• _EXERCISE REQUIREMENTS_:
Transcribe exactly the line that contains "[6:22.49-6:23.49]" and every line after it to the end of the entries, and nothing more.

-=-=-

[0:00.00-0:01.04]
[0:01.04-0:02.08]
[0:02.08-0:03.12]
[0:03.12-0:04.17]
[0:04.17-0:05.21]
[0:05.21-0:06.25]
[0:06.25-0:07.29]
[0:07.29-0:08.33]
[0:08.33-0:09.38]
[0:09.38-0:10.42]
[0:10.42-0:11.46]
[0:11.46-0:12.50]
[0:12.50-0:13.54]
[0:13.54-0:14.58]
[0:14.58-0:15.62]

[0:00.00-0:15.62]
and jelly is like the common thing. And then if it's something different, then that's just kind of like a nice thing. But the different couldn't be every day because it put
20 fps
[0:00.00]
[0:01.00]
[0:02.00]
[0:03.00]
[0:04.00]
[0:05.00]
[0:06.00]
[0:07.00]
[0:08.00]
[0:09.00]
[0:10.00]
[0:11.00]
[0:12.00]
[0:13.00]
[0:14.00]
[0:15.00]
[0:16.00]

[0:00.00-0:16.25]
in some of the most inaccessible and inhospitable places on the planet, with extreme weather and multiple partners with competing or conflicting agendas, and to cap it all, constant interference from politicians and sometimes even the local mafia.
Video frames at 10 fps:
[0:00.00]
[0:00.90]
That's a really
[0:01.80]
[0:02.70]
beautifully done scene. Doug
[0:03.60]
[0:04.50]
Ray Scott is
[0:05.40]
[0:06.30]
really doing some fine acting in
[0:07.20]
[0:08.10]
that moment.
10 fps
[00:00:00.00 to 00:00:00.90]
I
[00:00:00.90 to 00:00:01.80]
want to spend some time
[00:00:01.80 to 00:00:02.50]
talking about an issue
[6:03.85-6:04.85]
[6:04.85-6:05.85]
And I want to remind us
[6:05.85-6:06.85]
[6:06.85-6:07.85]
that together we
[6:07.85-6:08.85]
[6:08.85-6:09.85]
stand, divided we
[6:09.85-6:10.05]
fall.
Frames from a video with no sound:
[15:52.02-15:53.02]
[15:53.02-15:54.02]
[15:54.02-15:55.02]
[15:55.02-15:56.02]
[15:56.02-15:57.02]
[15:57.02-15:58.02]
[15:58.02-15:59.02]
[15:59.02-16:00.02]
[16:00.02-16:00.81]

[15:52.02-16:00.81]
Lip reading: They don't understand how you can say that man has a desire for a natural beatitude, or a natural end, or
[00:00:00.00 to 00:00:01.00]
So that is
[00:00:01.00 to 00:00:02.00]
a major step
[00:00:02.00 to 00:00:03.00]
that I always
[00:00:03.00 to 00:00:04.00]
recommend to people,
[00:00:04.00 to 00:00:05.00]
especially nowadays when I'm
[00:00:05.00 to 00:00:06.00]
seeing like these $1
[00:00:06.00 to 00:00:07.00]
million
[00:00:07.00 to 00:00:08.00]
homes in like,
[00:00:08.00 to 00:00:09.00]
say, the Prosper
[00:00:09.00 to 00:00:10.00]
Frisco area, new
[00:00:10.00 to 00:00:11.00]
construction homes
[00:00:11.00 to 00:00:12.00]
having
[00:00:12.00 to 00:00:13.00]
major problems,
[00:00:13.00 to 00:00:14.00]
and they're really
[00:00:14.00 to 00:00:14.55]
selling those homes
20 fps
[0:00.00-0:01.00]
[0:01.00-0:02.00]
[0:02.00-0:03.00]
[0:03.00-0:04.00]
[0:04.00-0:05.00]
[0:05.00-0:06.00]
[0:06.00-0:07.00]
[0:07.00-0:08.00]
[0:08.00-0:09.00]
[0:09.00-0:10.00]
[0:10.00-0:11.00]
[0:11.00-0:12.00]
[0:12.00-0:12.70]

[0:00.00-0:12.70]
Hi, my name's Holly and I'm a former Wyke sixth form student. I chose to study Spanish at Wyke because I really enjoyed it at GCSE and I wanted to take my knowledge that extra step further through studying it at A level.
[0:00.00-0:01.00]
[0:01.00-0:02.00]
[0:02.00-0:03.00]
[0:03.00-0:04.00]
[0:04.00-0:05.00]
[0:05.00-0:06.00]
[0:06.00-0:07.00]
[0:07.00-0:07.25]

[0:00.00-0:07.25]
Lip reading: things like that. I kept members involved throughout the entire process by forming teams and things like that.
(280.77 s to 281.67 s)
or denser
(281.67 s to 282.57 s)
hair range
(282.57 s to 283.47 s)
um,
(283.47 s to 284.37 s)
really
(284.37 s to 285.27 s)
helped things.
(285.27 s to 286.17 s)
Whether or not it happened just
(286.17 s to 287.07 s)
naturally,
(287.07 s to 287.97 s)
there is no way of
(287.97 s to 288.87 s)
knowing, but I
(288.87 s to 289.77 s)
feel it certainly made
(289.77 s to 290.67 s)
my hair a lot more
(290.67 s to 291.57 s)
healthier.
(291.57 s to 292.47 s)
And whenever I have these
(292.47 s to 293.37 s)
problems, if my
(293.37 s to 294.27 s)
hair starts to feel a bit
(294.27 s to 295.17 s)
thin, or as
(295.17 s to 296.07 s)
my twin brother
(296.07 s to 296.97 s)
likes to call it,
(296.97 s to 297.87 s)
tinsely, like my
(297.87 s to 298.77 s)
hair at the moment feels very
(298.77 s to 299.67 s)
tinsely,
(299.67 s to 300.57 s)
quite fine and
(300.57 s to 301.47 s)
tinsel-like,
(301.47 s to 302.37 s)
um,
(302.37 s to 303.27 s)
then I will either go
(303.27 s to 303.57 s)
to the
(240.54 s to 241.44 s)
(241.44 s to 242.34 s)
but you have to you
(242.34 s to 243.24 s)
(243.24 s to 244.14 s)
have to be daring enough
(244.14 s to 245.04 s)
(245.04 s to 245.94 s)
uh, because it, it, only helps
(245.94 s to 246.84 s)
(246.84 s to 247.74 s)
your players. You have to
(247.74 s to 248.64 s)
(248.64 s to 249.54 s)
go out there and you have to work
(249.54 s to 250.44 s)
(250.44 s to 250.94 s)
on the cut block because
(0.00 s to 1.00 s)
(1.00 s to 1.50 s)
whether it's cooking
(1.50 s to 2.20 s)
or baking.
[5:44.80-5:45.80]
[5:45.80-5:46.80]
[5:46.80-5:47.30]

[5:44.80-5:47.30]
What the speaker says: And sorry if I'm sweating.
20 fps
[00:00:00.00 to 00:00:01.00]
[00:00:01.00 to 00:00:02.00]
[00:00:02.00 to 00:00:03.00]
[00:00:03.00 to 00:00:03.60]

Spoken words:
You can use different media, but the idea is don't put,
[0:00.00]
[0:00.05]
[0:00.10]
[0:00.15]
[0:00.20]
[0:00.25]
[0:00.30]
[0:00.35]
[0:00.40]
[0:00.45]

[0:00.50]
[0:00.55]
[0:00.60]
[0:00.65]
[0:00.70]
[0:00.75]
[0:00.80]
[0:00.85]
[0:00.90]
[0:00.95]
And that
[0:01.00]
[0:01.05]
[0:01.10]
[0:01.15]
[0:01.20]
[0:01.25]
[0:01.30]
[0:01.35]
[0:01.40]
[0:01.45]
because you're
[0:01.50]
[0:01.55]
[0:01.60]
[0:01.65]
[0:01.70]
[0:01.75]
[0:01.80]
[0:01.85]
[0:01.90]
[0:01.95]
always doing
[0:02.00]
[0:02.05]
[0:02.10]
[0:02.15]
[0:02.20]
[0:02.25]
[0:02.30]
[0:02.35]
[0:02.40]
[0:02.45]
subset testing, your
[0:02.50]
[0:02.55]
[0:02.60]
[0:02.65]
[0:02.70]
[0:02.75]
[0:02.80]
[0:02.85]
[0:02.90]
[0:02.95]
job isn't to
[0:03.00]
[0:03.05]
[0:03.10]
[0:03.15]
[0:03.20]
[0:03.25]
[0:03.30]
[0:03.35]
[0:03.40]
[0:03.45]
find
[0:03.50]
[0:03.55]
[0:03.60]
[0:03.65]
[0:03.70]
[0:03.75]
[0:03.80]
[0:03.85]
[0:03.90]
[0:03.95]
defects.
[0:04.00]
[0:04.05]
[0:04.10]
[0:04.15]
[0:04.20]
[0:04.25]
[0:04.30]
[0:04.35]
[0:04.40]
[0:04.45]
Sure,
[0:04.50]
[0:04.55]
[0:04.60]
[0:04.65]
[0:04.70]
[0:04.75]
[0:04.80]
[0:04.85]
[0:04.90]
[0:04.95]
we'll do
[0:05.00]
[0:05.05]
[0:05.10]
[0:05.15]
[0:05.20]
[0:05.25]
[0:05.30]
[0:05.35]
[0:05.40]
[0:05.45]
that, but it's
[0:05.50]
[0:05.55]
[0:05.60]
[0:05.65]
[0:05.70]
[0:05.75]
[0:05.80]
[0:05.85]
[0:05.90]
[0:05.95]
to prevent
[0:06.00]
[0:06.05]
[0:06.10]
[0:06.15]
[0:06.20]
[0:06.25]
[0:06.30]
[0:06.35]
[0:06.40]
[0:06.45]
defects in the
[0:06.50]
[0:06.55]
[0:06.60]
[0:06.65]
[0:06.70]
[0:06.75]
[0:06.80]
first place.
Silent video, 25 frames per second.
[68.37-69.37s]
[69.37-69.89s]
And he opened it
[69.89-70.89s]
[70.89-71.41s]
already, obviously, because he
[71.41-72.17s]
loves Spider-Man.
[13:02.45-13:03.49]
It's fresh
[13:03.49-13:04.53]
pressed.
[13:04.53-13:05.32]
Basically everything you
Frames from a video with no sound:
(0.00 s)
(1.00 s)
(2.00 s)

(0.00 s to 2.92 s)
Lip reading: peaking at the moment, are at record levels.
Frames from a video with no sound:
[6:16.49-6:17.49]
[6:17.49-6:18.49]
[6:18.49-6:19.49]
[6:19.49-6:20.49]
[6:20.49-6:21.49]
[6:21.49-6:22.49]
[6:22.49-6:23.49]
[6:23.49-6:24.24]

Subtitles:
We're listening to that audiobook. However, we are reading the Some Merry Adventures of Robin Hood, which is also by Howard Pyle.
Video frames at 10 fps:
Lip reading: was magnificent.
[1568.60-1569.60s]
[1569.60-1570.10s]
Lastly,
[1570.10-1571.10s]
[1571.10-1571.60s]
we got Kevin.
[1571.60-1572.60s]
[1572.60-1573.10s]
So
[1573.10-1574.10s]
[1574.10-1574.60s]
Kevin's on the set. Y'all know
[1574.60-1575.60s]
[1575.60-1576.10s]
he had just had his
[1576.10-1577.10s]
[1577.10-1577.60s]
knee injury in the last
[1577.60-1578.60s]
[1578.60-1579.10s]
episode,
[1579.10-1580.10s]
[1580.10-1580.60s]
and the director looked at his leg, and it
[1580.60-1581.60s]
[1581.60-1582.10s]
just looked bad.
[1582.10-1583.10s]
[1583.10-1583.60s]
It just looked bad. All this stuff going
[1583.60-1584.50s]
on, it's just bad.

-=-=-

• _ANSWER FOR THIS EXERCISE_:
[6:22.49-6:23.49]
[6:23.49-6:24.24]

Subtitles:
We're listening to that audiobook. However, we are reading the Some Merry Adventures of Robin Hood, which is also by Howard Pyle.
Video frames at 10 fps:
Lip reading: was magnificent.
[1568.60-1569.60s]
[1569.60-1570.10s]
Lastly,
[1570.10-1571.10s]
[1571.10-1571.60s]
we got Kevin.
[1571.60-1572.60s]
[1572.60-1573.10s]
So
[1573.10-1574.10s]
[1574.10-1574.60s]
Kevin's on the set. Y'all know
[1574.60-1575.60s]
[1575.60-1576.10s]
he had just had his
[1576.10-1577.10s]
[1577.10-1577.60s]
knee injury in the last
[1577.60-1578.60s]
[1578.60-1579.10s]
episode,
[1579.10-1580.10s]
[1580.10-1580.60s]
and the director looked at his leg, and it
[1580.60-1581.60s]
[1581.60-1582.10s]
just looked bad.
[1582.10-1583.10s]
[1583.10-1583.60s]
It just looked bad. All this stuff going
[1583.60-1584.50s]
on, it's just bad.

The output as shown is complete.